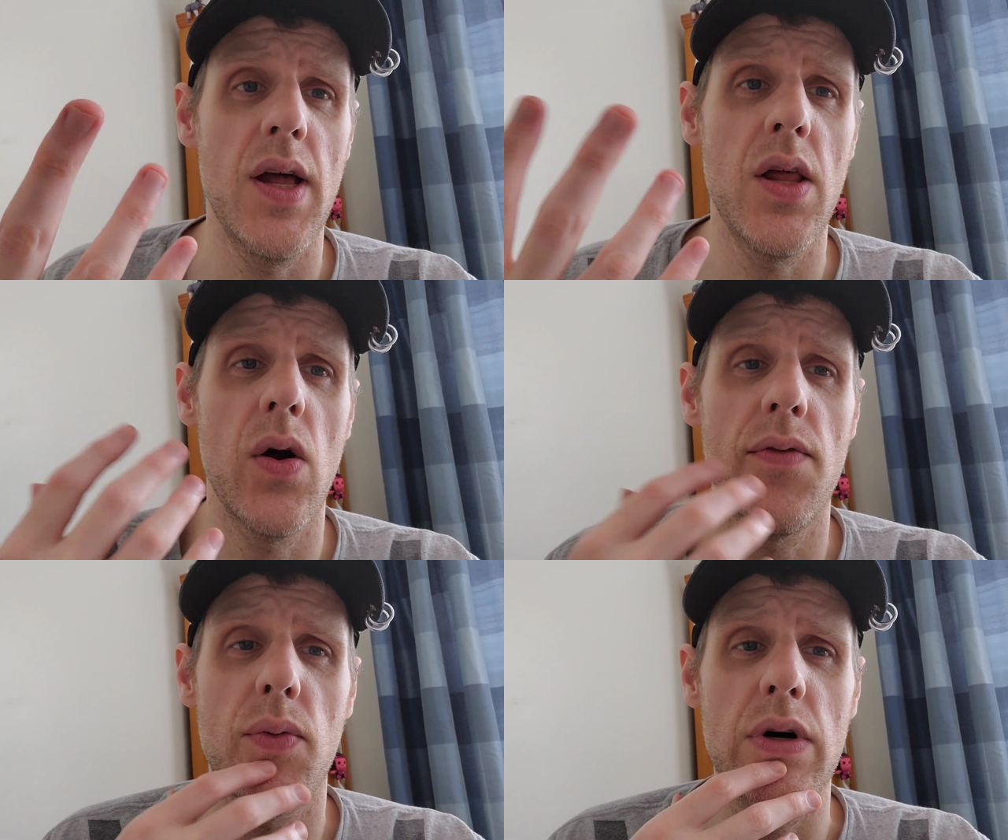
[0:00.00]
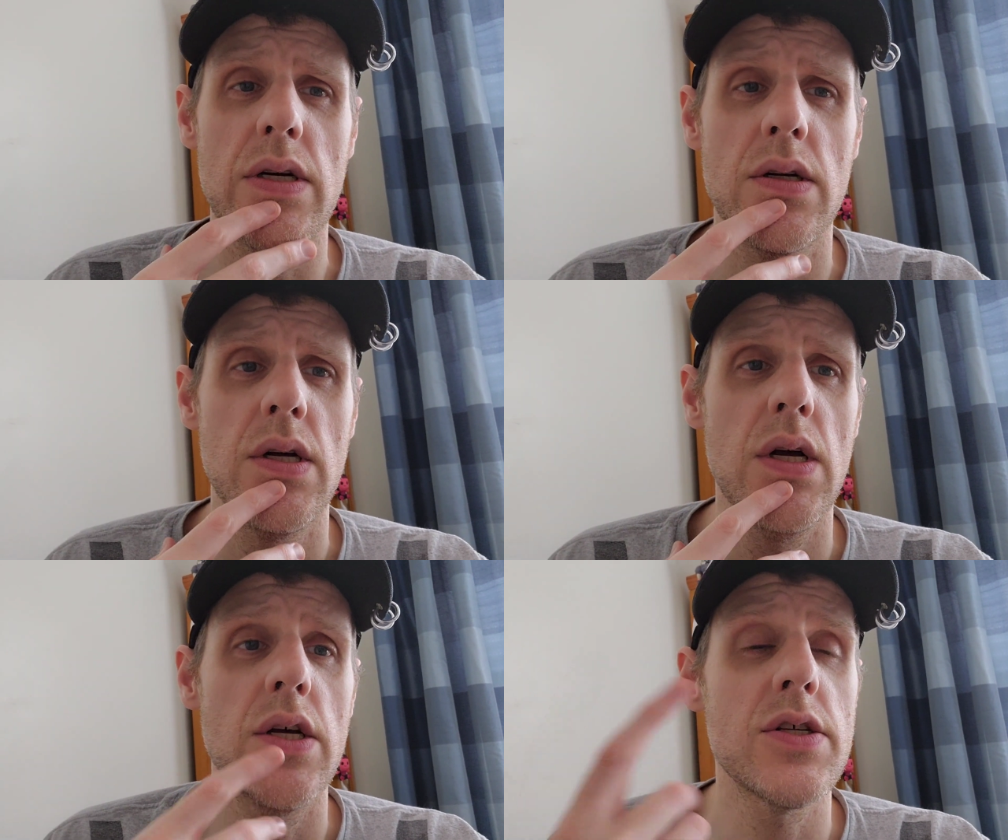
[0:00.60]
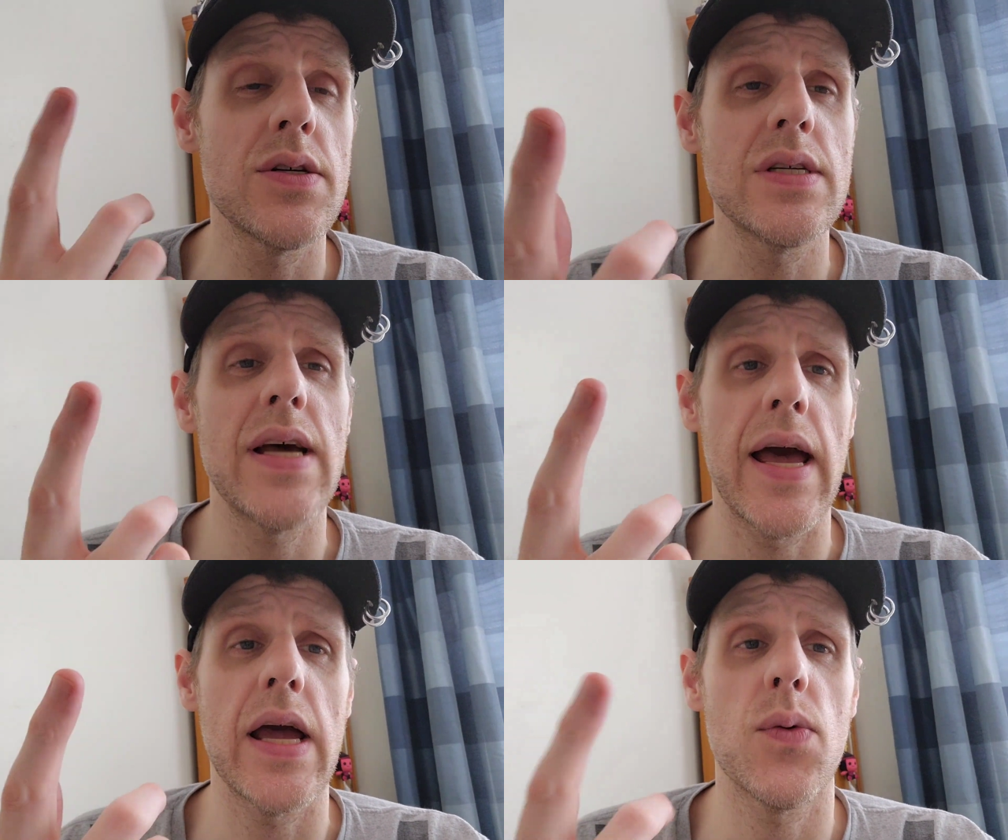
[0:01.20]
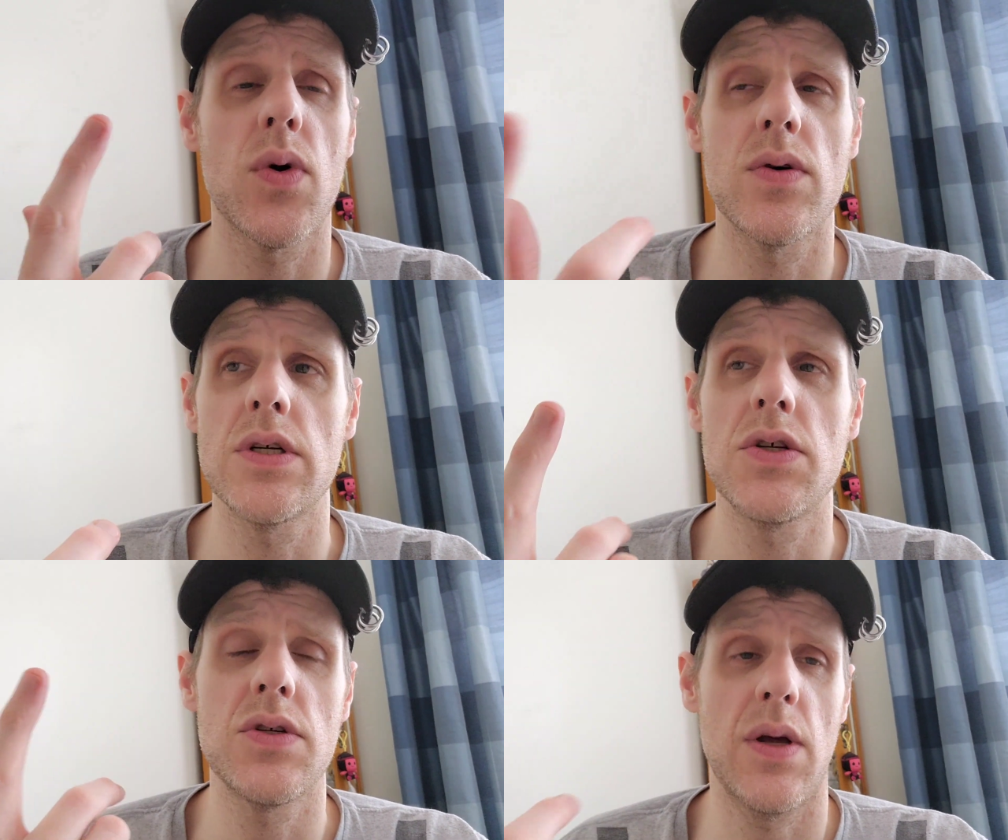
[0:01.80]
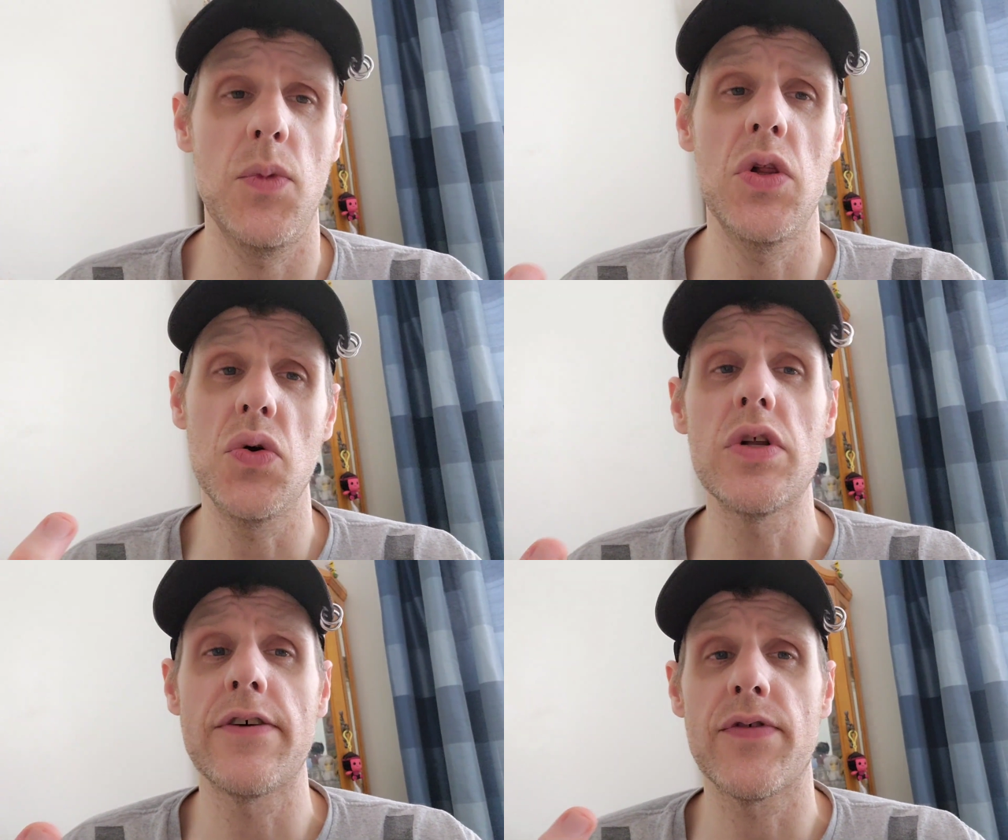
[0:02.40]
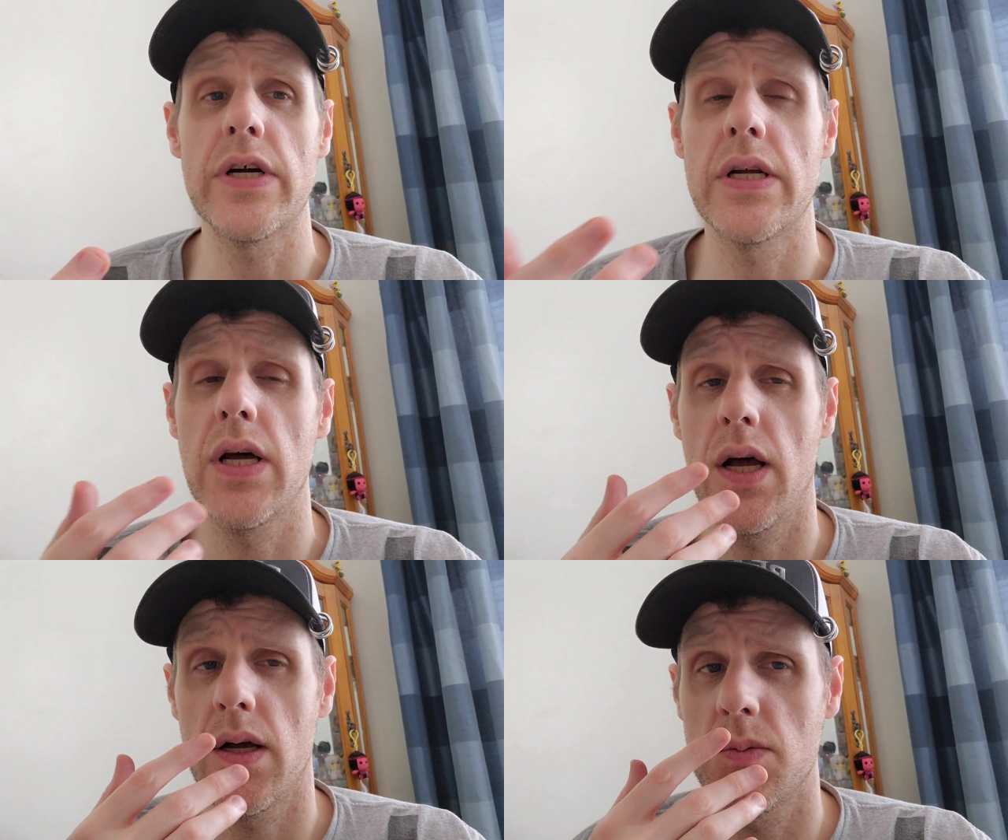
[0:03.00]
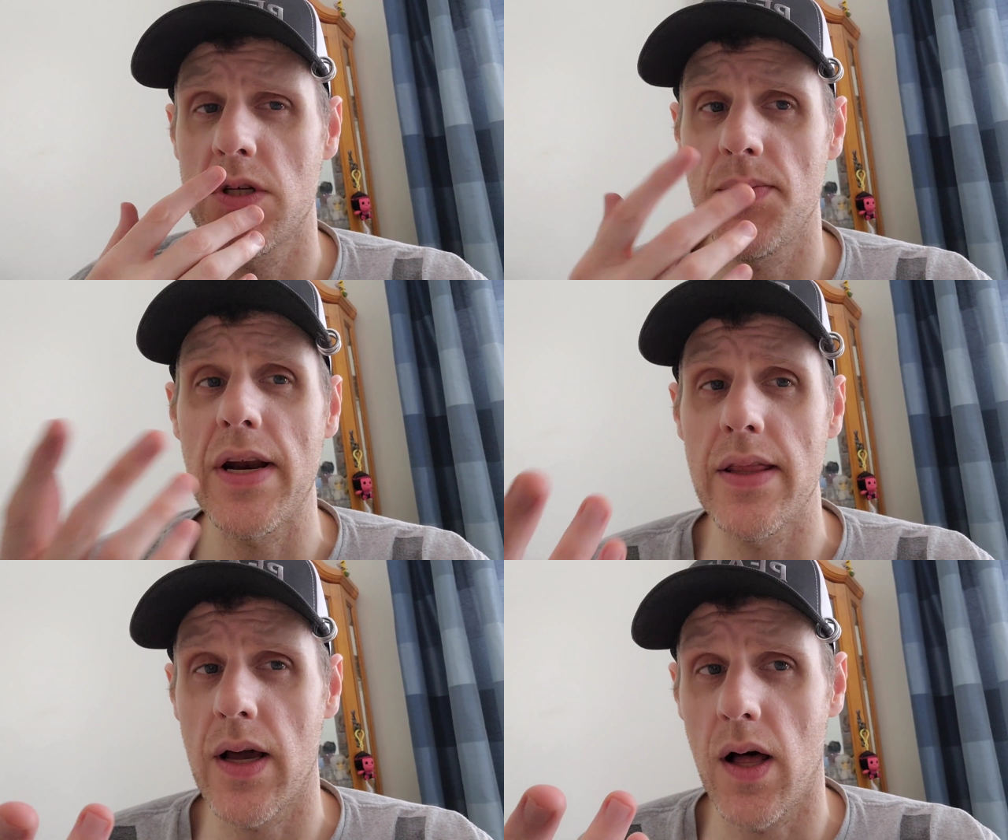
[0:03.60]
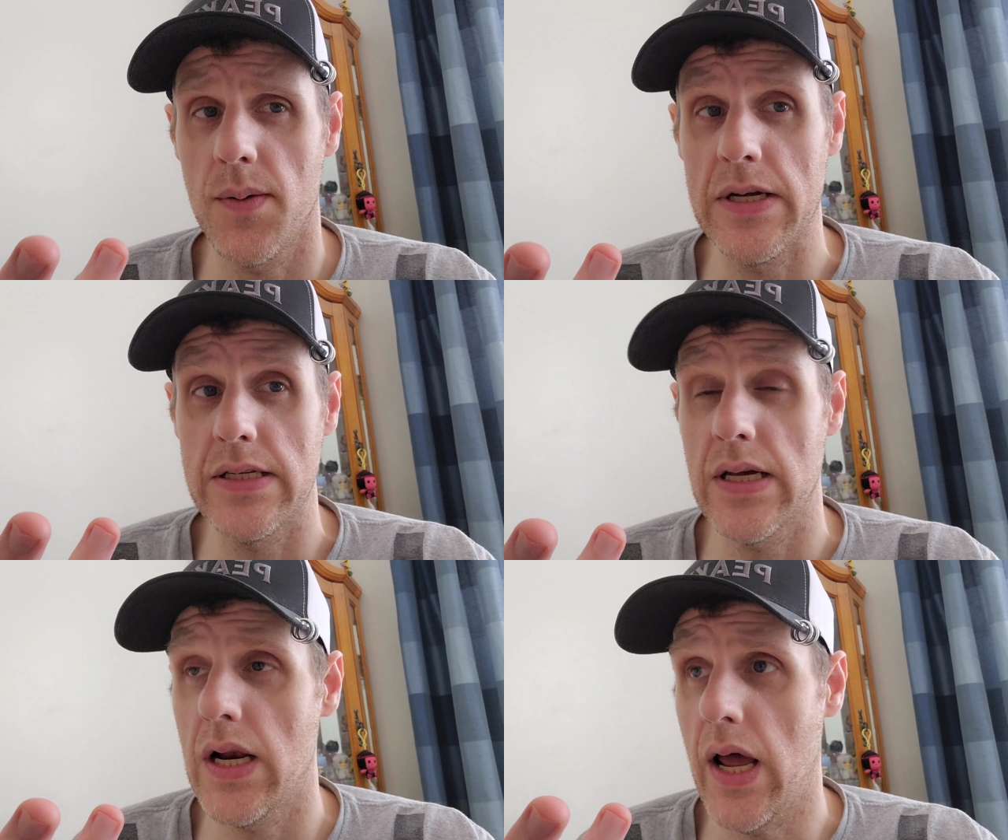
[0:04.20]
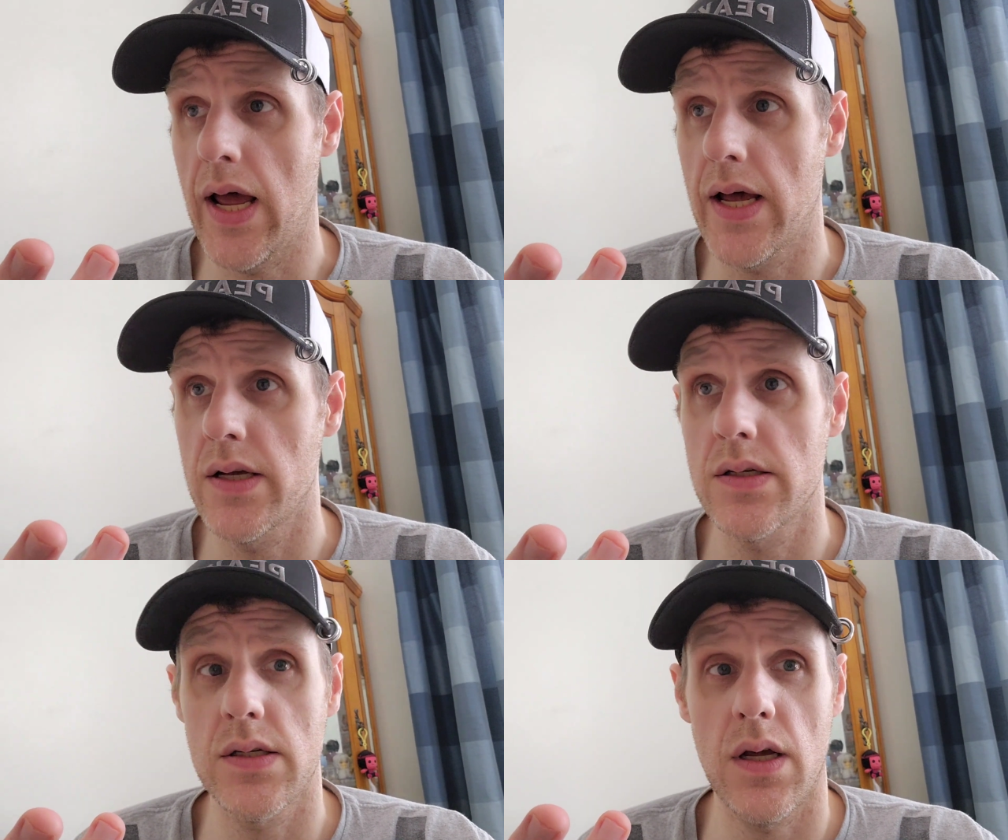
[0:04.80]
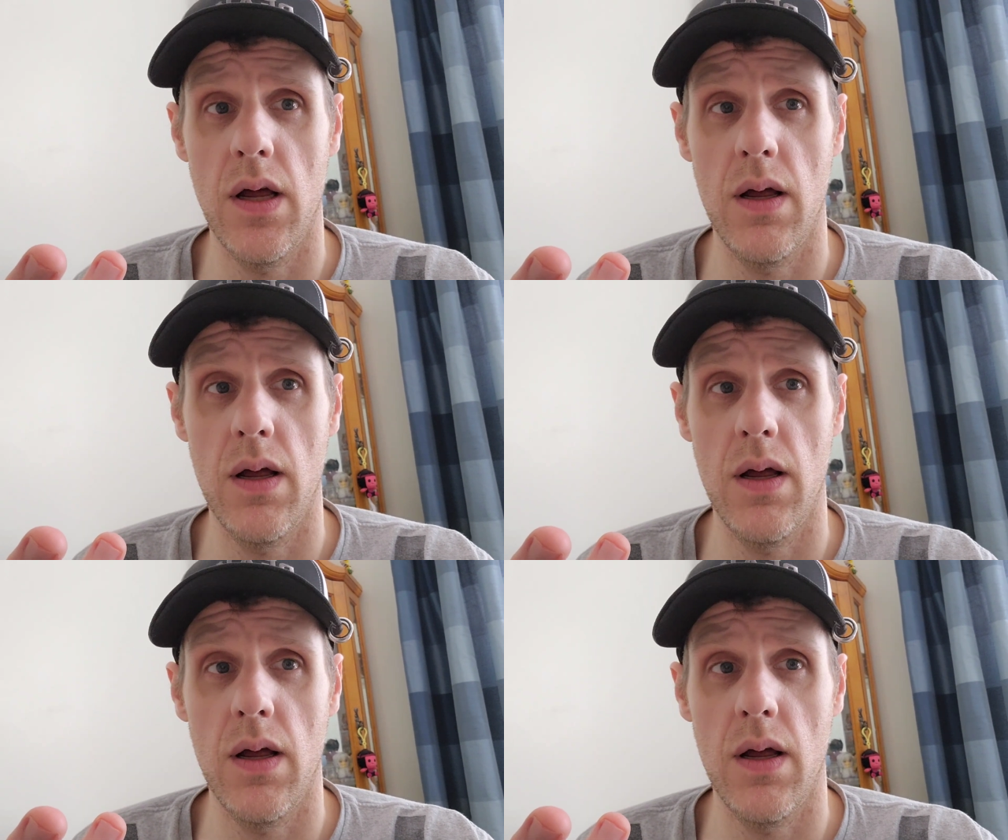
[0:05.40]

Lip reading: Hello, everyone. So today we're going to do something a little different. Somebody in the comments had asked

________________________

Output the full listing verbatim; pictures stay out.

[0:00.00]
[0:00.60]
[0:01.20]
[0:01.80]
[0:02.40]
[0:03.00]
[0:03.60]
[0:04.20]
[0:04.80]
[0:05.40]

Lip reading: Hello, everyone. So today we're going to do something a little different. Somebody in the comments had asked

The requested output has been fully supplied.